When aspirin first began being used in the early 1900’s, it was advertised as being “Safe for your Heart”. Derived from several organic chemicals, aspirin, also known as acetylsalicylic acid was long valued for it’s ability to reduce fever and inflammation. But as with all medications, there were (and are) fears about side effects, including heart damage. It took many decades of research with aspirin for scientists and doctors to finally work out how aspirin actually works. In the course of those investigations, they stumbled upon a previously unknown positive property of the drug.

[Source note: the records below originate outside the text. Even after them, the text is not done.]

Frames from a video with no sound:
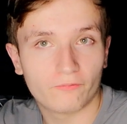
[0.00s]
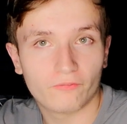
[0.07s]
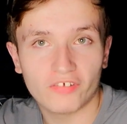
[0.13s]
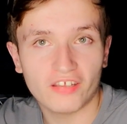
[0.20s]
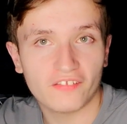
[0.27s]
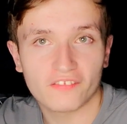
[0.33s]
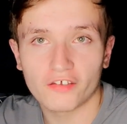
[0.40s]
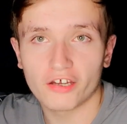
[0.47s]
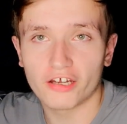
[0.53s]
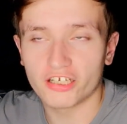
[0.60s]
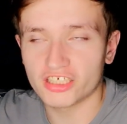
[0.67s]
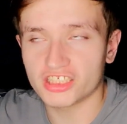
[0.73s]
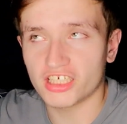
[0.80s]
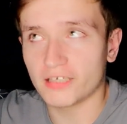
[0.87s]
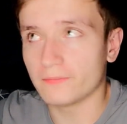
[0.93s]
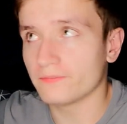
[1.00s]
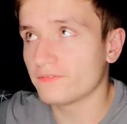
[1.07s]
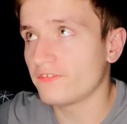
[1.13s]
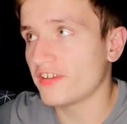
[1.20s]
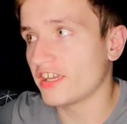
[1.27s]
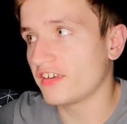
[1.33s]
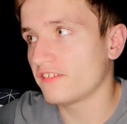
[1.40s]
research like
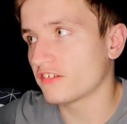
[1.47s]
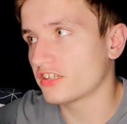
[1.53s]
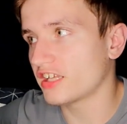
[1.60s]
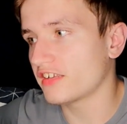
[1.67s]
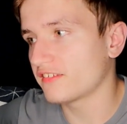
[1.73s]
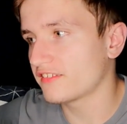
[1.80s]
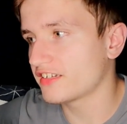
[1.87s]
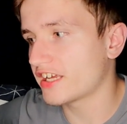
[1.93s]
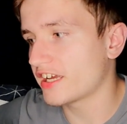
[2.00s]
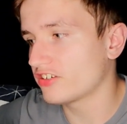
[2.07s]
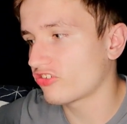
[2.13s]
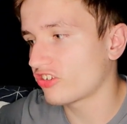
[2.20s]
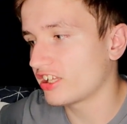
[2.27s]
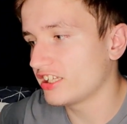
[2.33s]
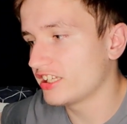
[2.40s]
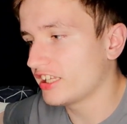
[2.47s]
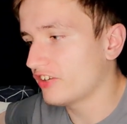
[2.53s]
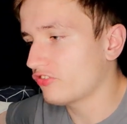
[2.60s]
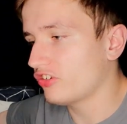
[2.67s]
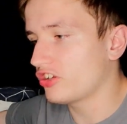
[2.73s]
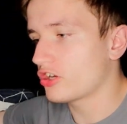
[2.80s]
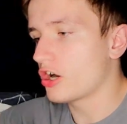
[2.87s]
things on the internet and just like
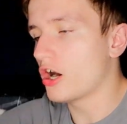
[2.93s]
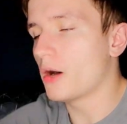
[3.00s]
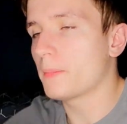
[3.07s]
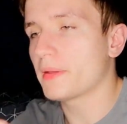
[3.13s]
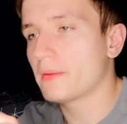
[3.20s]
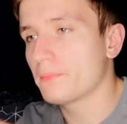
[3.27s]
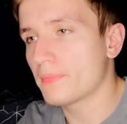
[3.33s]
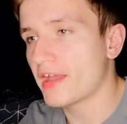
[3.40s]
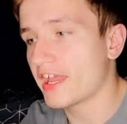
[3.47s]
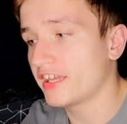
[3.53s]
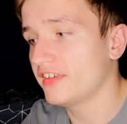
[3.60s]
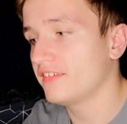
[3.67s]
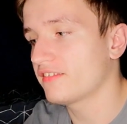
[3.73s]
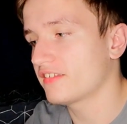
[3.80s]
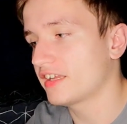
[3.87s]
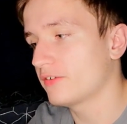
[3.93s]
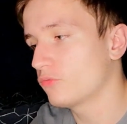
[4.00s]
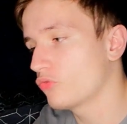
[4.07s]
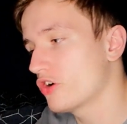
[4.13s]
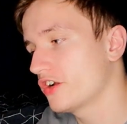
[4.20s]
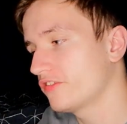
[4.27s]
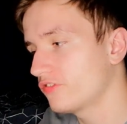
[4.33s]
literally copy and paste like
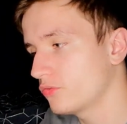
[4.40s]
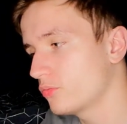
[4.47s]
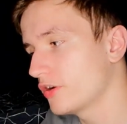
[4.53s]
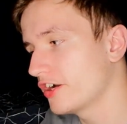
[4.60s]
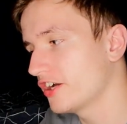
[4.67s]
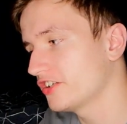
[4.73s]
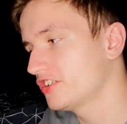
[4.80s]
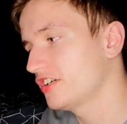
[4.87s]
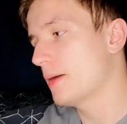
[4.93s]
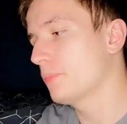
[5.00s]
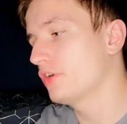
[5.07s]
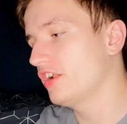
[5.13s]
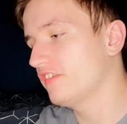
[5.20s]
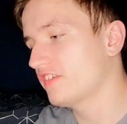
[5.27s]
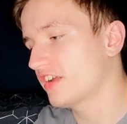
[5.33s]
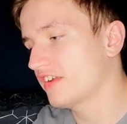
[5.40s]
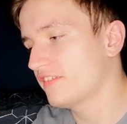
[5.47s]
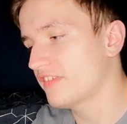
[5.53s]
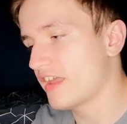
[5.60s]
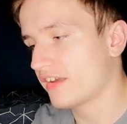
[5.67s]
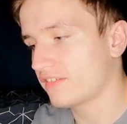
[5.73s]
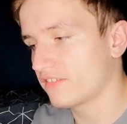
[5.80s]
word for word and put it into like a
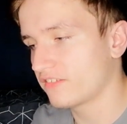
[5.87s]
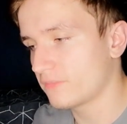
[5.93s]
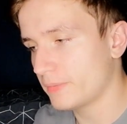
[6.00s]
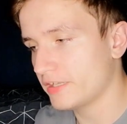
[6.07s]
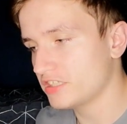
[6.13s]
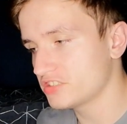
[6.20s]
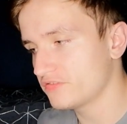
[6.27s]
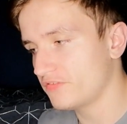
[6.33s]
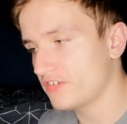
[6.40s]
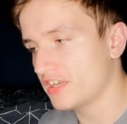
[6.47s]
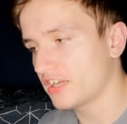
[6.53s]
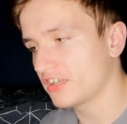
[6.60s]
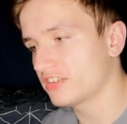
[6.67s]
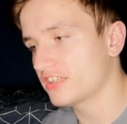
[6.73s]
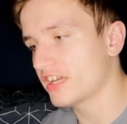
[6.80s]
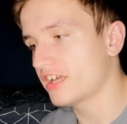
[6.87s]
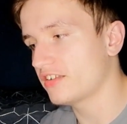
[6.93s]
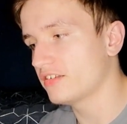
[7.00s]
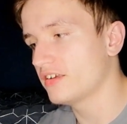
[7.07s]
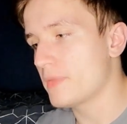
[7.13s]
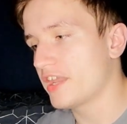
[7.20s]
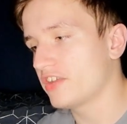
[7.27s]
text to speech thing and
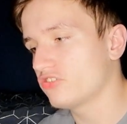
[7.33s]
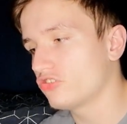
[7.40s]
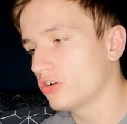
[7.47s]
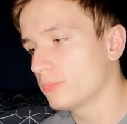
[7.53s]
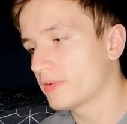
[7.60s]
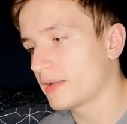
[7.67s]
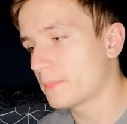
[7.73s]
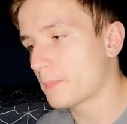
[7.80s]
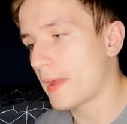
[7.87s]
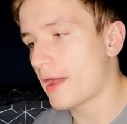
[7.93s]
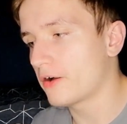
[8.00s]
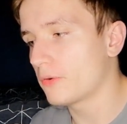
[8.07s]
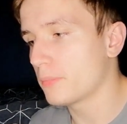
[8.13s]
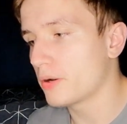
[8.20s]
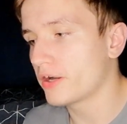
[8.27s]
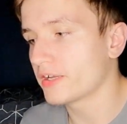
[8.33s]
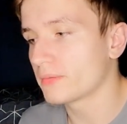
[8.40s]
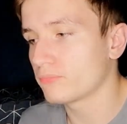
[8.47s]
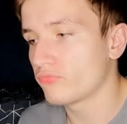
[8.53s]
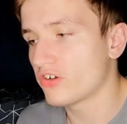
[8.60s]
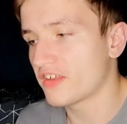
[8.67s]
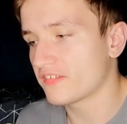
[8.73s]
then make a dumb like
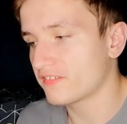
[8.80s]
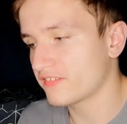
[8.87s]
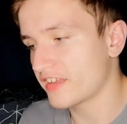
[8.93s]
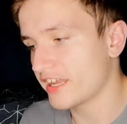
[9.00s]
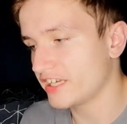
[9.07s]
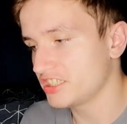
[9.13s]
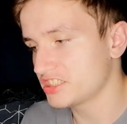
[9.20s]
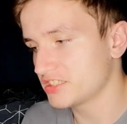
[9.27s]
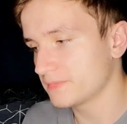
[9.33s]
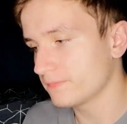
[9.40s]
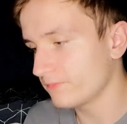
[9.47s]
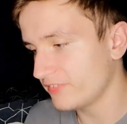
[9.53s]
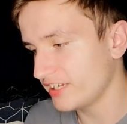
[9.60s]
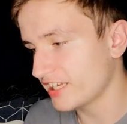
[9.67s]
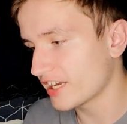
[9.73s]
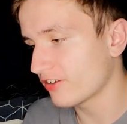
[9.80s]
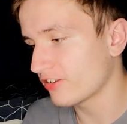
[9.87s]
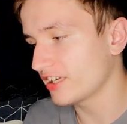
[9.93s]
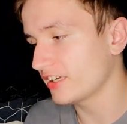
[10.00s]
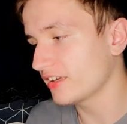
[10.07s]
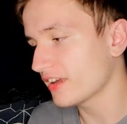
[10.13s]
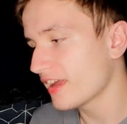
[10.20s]
PowerPoint presentation video.
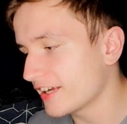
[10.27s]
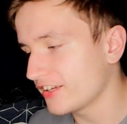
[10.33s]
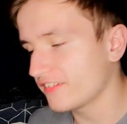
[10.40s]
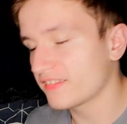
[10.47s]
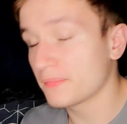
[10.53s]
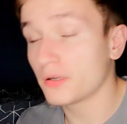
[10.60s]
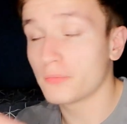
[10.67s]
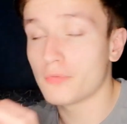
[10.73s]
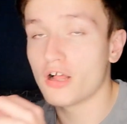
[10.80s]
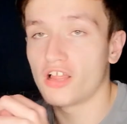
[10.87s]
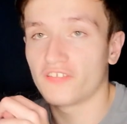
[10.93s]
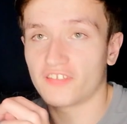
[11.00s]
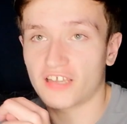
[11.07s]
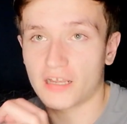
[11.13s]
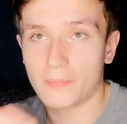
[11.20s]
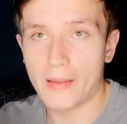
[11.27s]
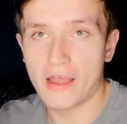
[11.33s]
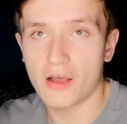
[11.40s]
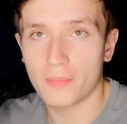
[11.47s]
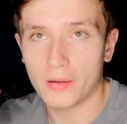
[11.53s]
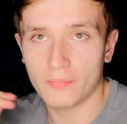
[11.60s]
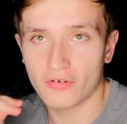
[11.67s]
Like I used to put more into like a
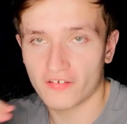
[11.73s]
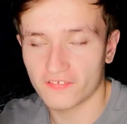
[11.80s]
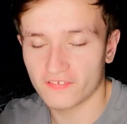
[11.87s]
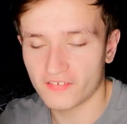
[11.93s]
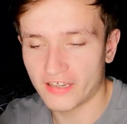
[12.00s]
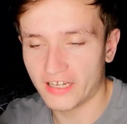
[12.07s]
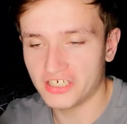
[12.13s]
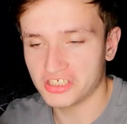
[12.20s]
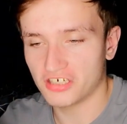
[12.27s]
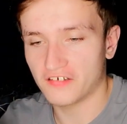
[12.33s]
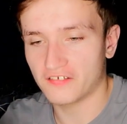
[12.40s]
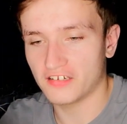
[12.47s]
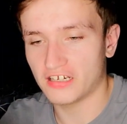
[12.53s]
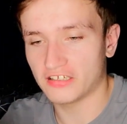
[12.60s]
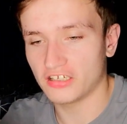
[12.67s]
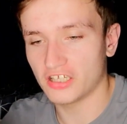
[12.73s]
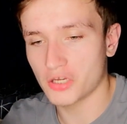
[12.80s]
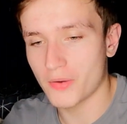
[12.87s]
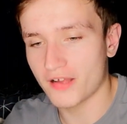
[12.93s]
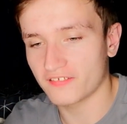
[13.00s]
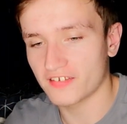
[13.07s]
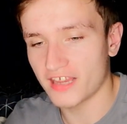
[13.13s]
PowerPoint presentation because I didn't know
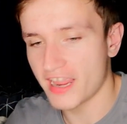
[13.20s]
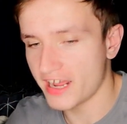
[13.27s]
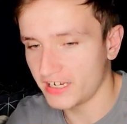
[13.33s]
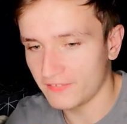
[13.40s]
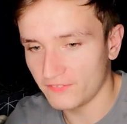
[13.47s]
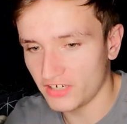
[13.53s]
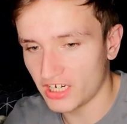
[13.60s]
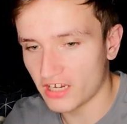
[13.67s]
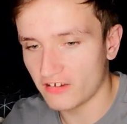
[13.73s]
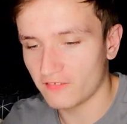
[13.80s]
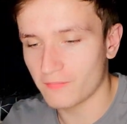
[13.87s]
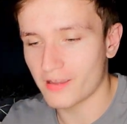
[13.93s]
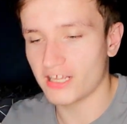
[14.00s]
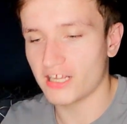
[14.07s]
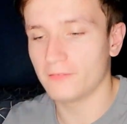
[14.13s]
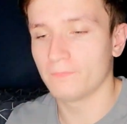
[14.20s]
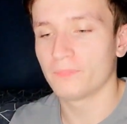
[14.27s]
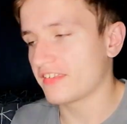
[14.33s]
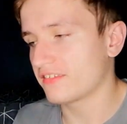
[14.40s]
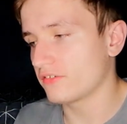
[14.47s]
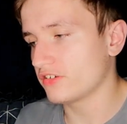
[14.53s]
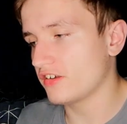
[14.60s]
how to like, edit videos back then,
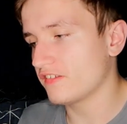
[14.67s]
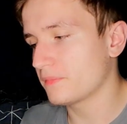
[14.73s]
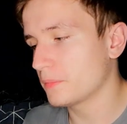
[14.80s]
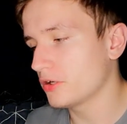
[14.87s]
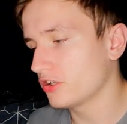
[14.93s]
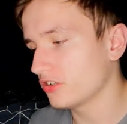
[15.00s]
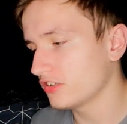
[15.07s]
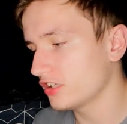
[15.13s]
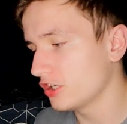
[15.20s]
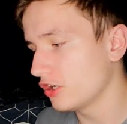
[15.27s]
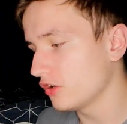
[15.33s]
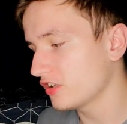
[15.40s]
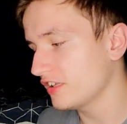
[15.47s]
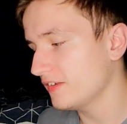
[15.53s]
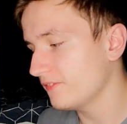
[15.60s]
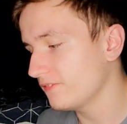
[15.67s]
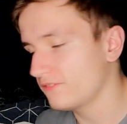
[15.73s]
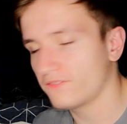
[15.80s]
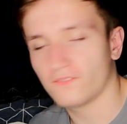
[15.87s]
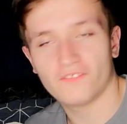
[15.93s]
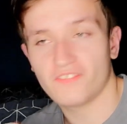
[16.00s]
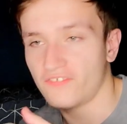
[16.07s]
and so I used to put all the
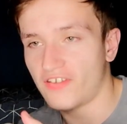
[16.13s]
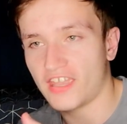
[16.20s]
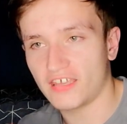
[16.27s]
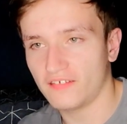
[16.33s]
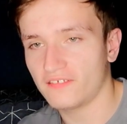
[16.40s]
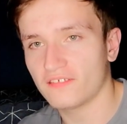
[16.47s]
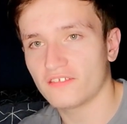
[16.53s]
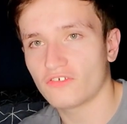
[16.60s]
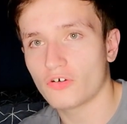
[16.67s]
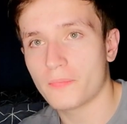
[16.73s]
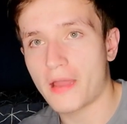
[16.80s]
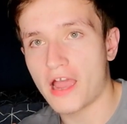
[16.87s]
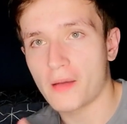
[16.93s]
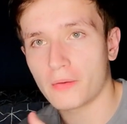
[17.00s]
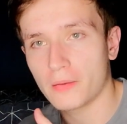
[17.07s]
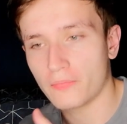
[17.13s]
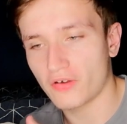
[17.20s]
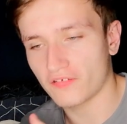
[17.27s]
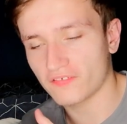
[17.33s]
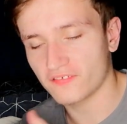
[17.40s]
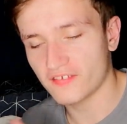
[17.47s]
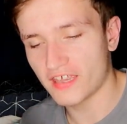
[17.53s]
things into a PowerPoint
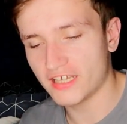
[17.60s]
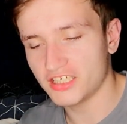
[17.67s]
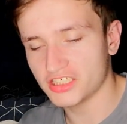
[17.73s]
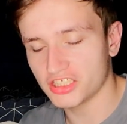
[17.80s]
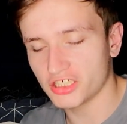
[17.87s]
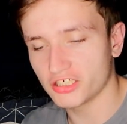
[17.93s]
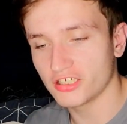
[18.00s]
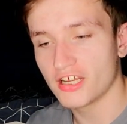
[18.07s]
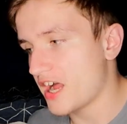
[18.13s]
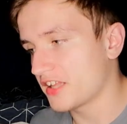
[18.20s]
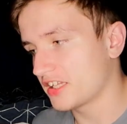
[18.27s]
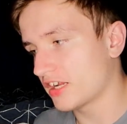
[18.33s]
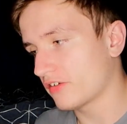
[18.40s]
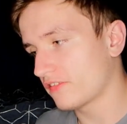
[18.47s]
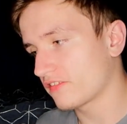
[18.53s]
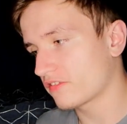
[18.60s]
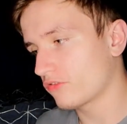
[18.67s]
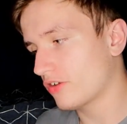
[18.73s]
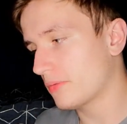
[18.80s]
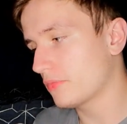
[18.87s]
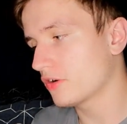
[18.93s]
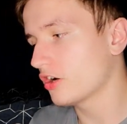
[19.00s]
presentation and then I would
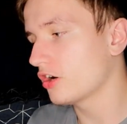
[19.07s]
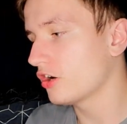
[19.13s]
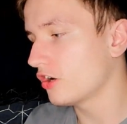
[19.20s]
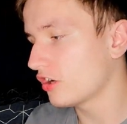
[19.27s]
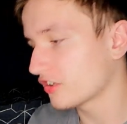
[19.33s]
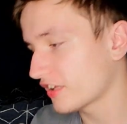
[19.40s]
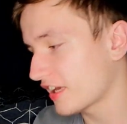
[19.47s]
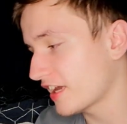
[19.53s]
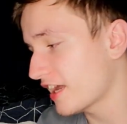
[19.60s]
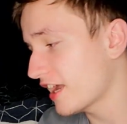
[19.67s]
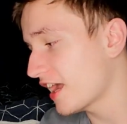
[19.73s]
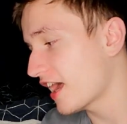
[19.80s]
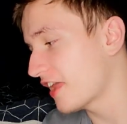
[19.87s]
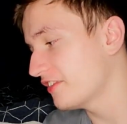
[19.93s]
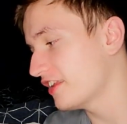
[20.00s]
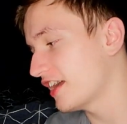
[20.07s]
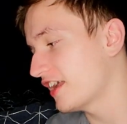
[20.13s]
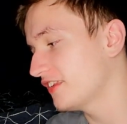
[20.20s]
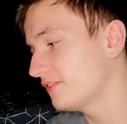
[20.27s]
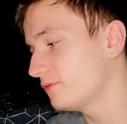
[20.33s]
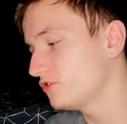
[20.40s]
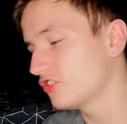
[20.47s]
screen record it and
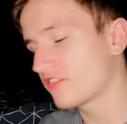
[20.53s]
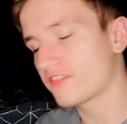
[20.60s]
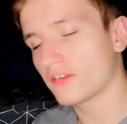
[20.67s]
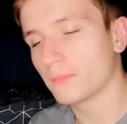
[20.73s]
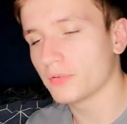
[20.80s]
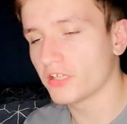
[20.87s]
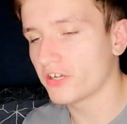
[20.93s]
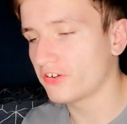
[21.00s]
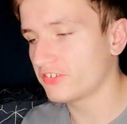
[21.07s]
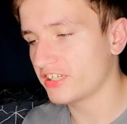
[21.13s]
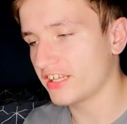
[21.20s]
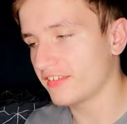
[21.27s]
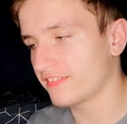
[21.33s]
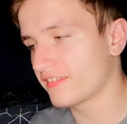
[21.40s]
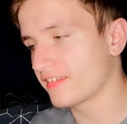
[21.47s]
then just upload it.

It wasn’t until the 1970’s that the mechanism of action of aspirin was worked out. As it turns out, aspirin works via a complex chemical pathway, the end result of which is blocking production of a series of chemicals in your body known as prostaglandins and thromboxanes. It does this by inactivating an enzyme known as cyclooxygenase (COX), which is a vital enzyme needed for the production of prostaglandins and thromboxanes.
Thromboxanes are used to activate platelets in your blood. These are the little chips that circulate in your blood and when activated become “sticky” and help stop bleeding.
Prostaglandins are a group of chemicals used to activate the inflammatory response, as well as pain pathways.
So how does aspirin have a positive effect on your heart?
The first and most easily explained cardioprotective effect relates to the reduced thromboxane production. If you inactivate the thromboxane system in your body, you platelets will not be as “sticky”. In effect, you are thinning your blood. This reduces your risk of a heart attack that is caused by small clots in the arteries of your heart. These clots can also travel to your brain, where they cause strokes, or a precursor to a stroke known as a transient ischemic attack (TIA).
It wasn’t until 1998 that the FDA finally officially recognized the cardioprotective effects of aspirin. Today, guidelines for aspirin use extend to four major categories of patients. If you fall in to one of these four categories, you may benefit from the daily use of low dose aspirin.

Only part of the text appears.